Angiotensin II receptor binding sites in brain microvessels

We assessed the specific binding of 125I-labeled angiotensin II (125I-Ang II) to particulate fractions of the cerebral cortex and cerebellum and to microvessels obtained by bulk isolation from these two brain regions in the dog. 125I-Ang II binds to cerebral and cerebellar microvessels in a specific, saturable, and reversible manner and with high affinity (dissociation constant about 1 nM). Maximal binding of 125I-Ang II to brain microvessels was about 2-fold higher than the maximal binding to particulate fractions of the cerebellum and more than 15-fold higher than that of the cerebral cortex. No significant differences were noted between cerebral and cerebellar microvessels in their specific binding of Ang II. Furthermore, our finding that analogues of Ang II displace specific 125I-Ang II binding to brain microvessels in a rank order that correlates with their pharmacological activities confers biological relevance on the ligand-binding studies. These results strongly suggest that specific Ang II receptor binding sites are present in brain microvessels. Such Ang II receptors may have an important role in regulating the microcirculation of the brain.

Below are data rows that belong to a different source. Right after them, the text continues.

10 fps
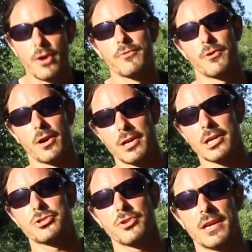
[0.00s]
for our
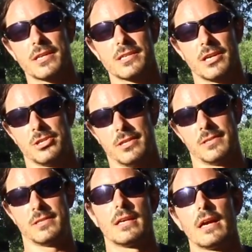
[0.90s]
next training session
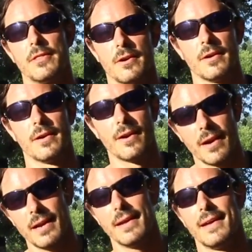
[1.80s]
together. All
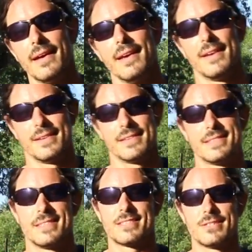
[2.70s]
right,
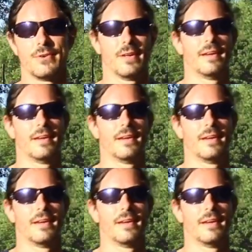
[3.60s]
see you soon.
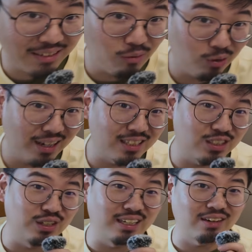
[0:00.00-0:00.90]
think Demona
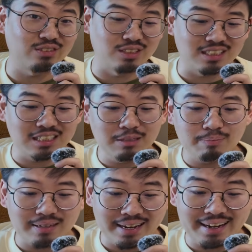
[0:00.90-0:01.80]
is good enough to
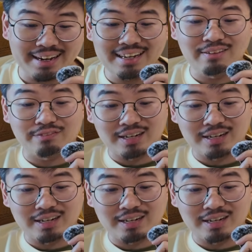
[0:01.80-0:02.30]
see play in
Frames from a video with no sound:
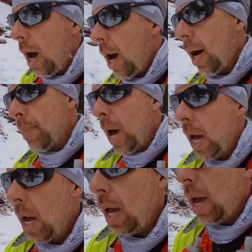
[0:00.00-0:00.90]
And
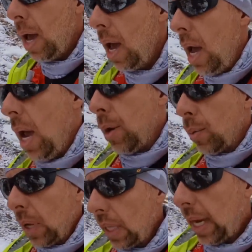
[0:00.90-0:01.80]

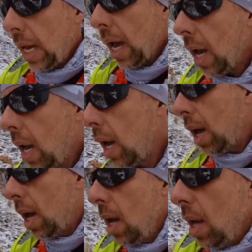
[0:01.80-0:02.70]
really,
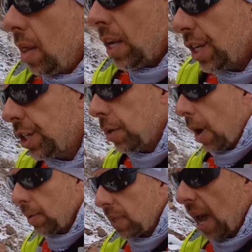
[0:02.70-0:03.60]
the
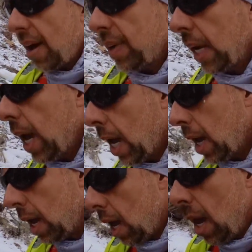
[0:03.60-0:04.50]
issue I was having
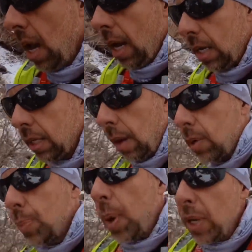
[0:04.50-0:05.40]
is I
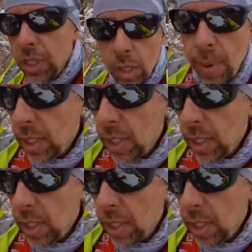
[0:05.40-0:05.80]
was putting too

Angiotensin II receptor localization in the canine CNS

Specific binding of [125I]angiotensin II [(125I]Ang II) to sections of dog brain was determined by in vitro receptor autoradiography. Highly discrete, dark images representing specific binding of [125I]Ang II were observed in areas corresponding to the nucleus of the solitary tract, dorsal motor nucleus of the vagus, area postrema, ventrolateral medulla, pineal, subfornical organ, nucleus medianus, septum, organum vasculosum of the lamina terminalis and the anterior pituitary. The specific binding was frequently present either as a narrow band or tiny spot within a small portion of the nuclei to which the binding corresponded. The location of these Ang II recognition sites in regions associated with regulation of autonomic and neuroendocrine function provides further evidence for a role of this peptide within the central nervous system.

In vitro autoradiographic localization of [125I]-angiotensin II binding sites in the rat and dog kidney

Light microscopic autoradiographic techniques have been utilized to demonstrate specific regions of the rat and dog kidney where angiotensin II receptors exist. Slide mounted tissue sections were labeled with [125I]-angiotensin II using conditions which provided for highly specific binding. These angiotensin II binding sites were localized to several distinct renal structures. In the renal cortex, angiotensin II binding sites were found concentrated in all parts of the glomeruli including the vascular components, the macula densa and the juxtaglomerular apparatus. Angiotensin II binding in the medulla was more diffusely associated with the vasa recta, and to a lesser extent, the thick ascending segment of the loop of Henle. Binding sites specific for angiotensin II were also found in the smooth muscle laminae of the ureter. Scatchard analysis of the binding kinetics allowed the demonstration of two subpopulations of binding sites which differ slightly in their affinities for [125I]-angiotensin II. These subpopulations appear to be associated with distinct components of the renal structure.